Task item
What is needed is an exact copy of every entry, without the pictures.

──────────

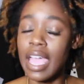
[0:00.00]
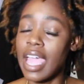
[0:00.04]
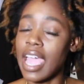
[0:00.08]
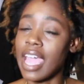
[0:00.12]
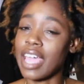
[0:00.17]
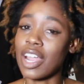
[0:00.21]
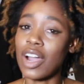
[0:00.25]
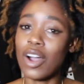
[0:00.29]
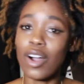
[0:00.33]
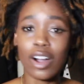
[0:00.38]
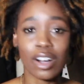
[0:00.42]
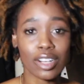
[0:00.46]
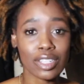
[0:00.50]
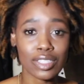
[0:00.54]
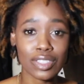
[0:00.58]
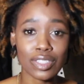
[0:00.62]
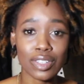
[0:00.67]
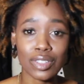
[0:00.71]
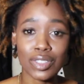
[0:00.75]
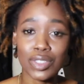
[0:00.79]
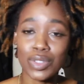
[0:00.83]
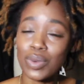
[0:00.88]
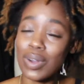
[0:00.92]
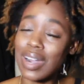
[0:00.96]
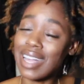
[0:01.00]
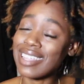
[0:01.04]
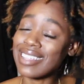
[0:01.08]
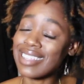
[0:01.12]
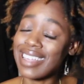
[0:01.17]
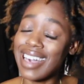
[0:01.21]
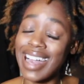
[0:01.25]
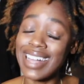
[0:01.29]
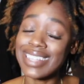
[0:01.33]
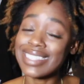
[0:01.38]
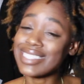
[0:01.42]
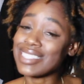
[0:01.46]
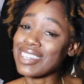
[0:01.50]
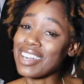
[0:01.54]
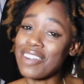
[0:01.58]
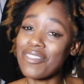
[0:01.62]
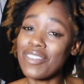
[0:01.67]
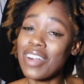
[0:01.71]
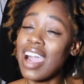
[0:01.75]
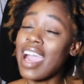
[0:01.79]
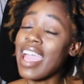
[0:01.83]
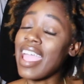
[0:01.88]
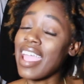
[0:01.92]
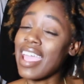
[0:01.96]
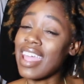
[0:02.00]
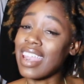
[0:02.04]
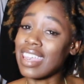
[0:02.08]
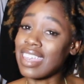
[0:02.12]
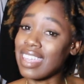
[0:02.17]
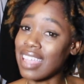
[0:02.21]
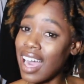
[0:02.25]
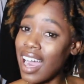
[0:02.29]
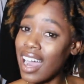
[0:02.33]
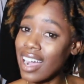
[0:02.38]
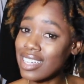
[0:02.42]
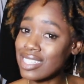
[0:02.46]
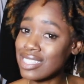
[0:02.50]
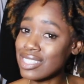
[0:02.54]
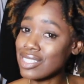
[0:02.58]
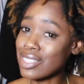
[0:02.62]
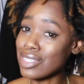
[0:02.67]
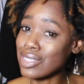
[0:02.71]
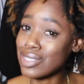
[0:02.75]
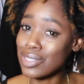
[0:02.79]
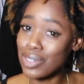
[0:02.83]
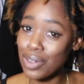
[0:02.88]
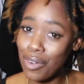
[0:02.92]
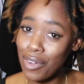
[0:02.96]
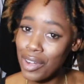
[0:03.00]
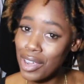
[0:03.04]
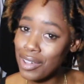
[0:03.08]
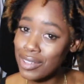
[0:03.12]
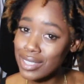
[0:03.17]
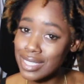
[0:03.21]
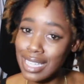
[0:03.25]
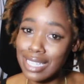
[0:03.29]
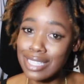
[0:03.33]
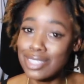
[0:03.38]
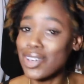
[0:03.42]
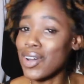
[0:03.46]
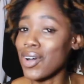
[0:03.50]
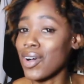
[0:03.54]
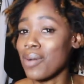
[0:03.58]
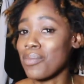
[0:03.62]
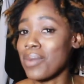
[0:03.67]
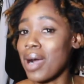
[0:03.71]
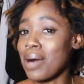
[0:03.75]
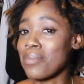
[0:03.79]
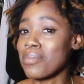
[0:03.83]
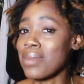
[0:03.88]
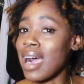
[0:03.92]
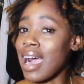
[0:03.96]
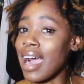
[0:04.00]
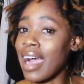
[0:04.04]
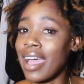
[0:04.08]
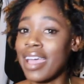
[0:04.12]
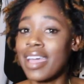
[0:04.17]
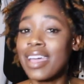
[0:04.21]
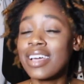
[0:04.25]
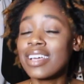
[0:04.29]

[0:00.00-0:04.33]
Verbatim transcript: and I also do a lot of locs tutorials and talk about my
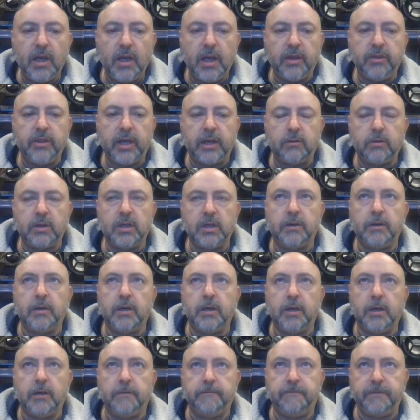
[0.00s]
and that
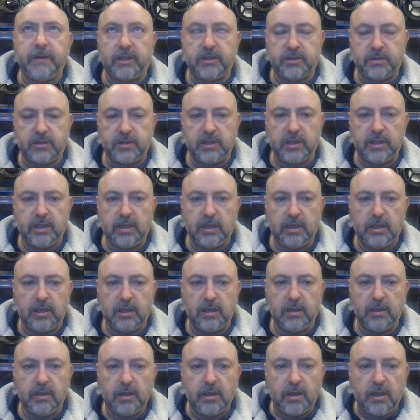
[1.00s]
affects the
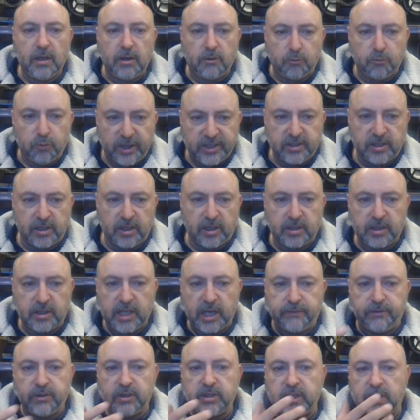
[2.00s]
resonant
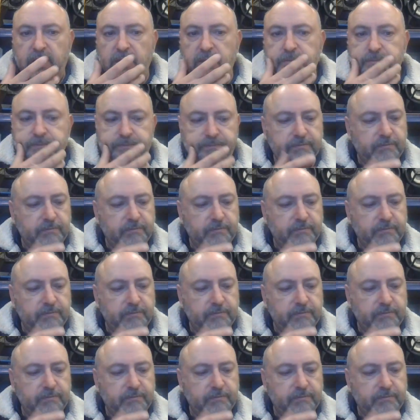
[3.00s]
cavity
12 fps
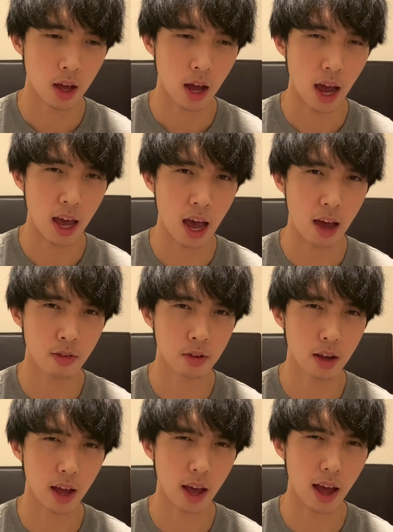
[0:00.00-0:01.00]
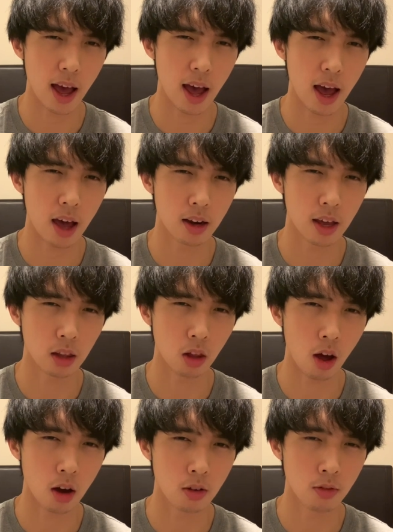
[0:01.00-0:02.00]
I haven't had a
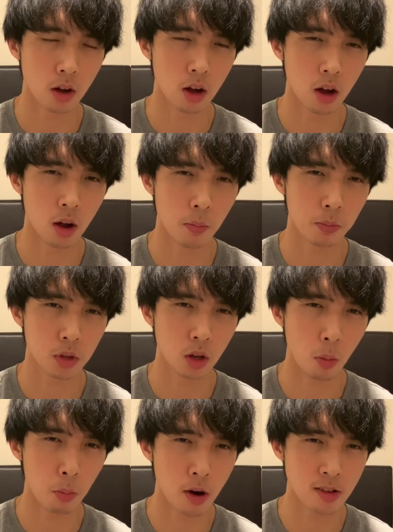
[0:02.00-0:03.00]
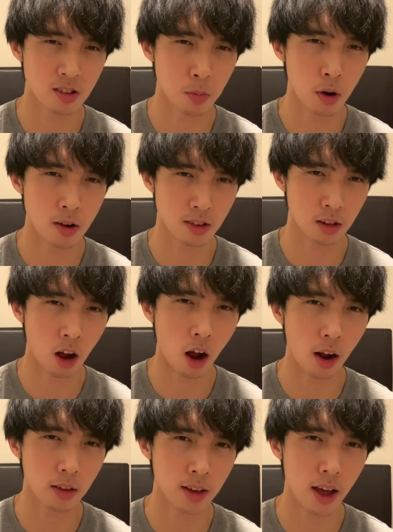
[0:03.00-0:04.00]
lot of, uh, you know, person-to-person
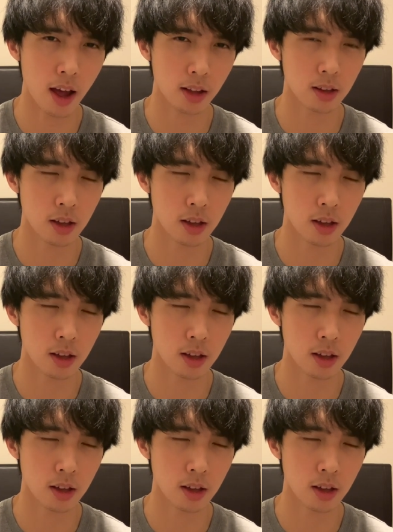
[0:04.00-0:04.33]
contact.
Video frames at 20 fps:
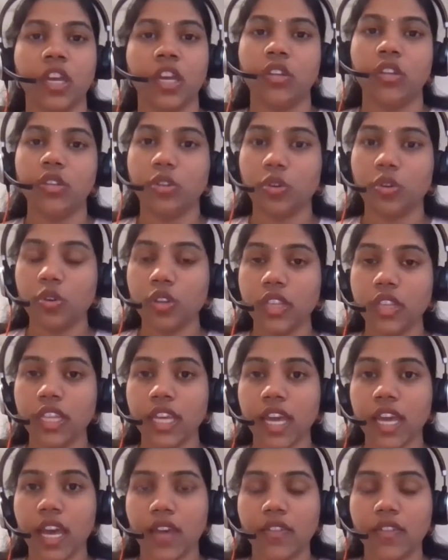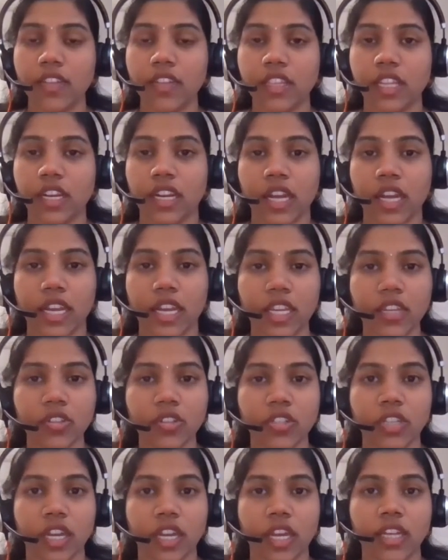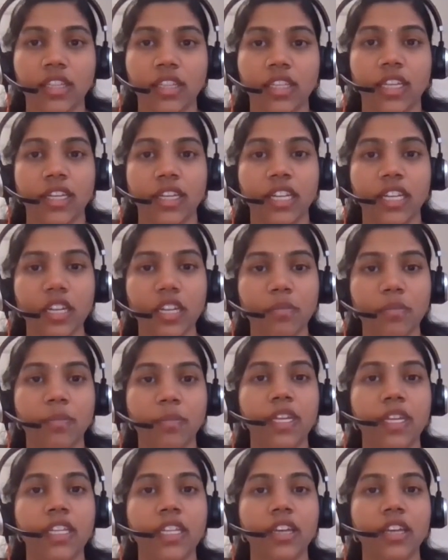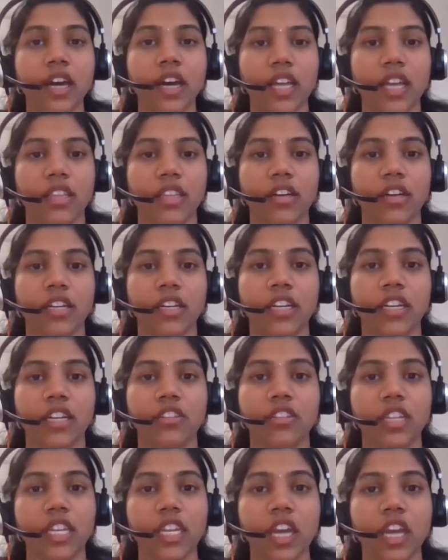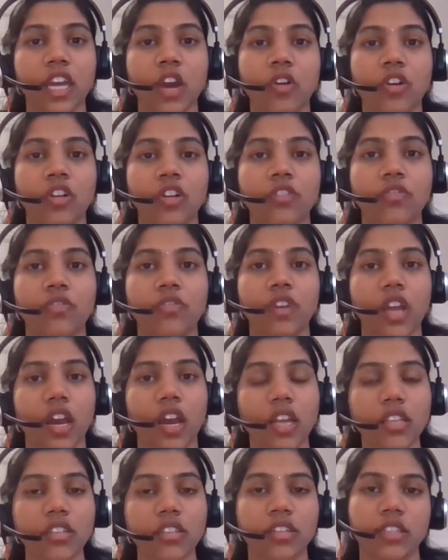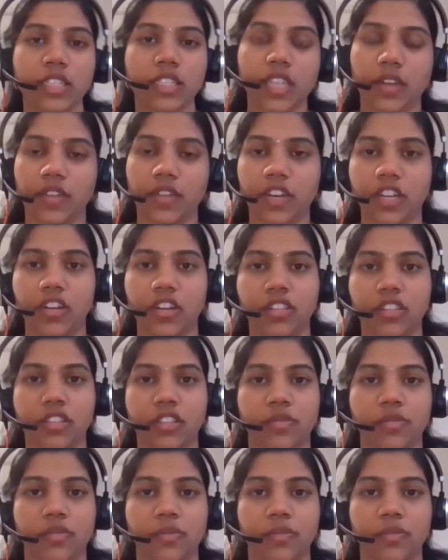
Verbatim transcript: Though they having the lion's share, they did beat the other in 3 out of last 7 years.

──────────

Solution
[0:00.00]
[0:00.04]
[0:00.08]
[0:00.12]
[0:00.17]
[0:00.21]
[0:00.25]
[0:00.29]
[0:00.33]
[0:00.38]
[0:00.42]
[0:00.46]
[0:00.50]
[0:00.54]
[0:00.58]
[0:00.62]
[0:00.67]
[0:00.71]
[0:00.75]
[0:00.79]
[0:00.83]
[0:00.88]
[0:00.92]
[0:00.96]
[0:01.00]
[0:01.04]
[0:01.08]
[0:01.12]
[0:01.17]
[0:01.21]
[0:01.25]
[0:01.29]
[0:01.33]
[0:01.38]
[0:01.42]
[0:01.46]
[0:01.50]
[0:01.54]
[0:01.58]
[0:01.62]
[0:01.67]
[0:01.71]
[0:01.75]
[0:01.79]
[0:01.83]
[0:01.88]
[0:01.92]
[0:01.96]
[0:02.00]
[0:02.04]
[0:02.08]
[0:02.12]
[0:02.17]
[0:02.21]
[0:02.25]
[0:02.29]
[0:02.33]
[0:02.38]
[0:02.42]
[0:02.46]
[0:02.50]
[0:02.54]
[0:02.58]
[0:02.62]
[0:02.67]
[0:02.71]
[0:02.75]
[0:02.79]
[0:02.83]
[0:02.88]
[0:02.92]
[0:02.96]
[0:03.00]
[0:03.04]
[0:03.08]
[0:03.12]
[0:03.17]
[0:03.21]
[0:03.25]
[0:03.29]
[0:03.33]
[0:03.38]
[0:03.42]
[0:03.46]
[0:03.50]
[0:03.54]
[0:03.58]
[0:03.62]
[0:03.67]
[0:03.71]
[0:03.75]
[0:03.79]
[0:03.83]
[0:03.88]
[0:03.92]
[0:03.96]
[0:04.00]
[0:04.04]
[0:04.08]
[0:04.12]
[0:04.17]
[0:04.21]
[0:04.25]
[0:04.29]

[0:00.00-0:04.33]
Verbatim transcript: and I also do a lot of locs tutorials and talk about my
[0.00s]
and that
[1.00s]
affects the
[2.00s]
resonant
[3.00s]
cavity
12 fps
[0:00.00-0:01.00]
[0:01.00-0:02.00]
I haven't had a
[0:02.00-0:03.00]
[0:03.00-0:04.00]
lot of, uh, you know, person-to-person
[0:04.00-0:04.33]
contact.
Video frames at 20 fps:
Verbatim transcript: Though they having the lion's share, they did beat the other in 3 out of last 7 years.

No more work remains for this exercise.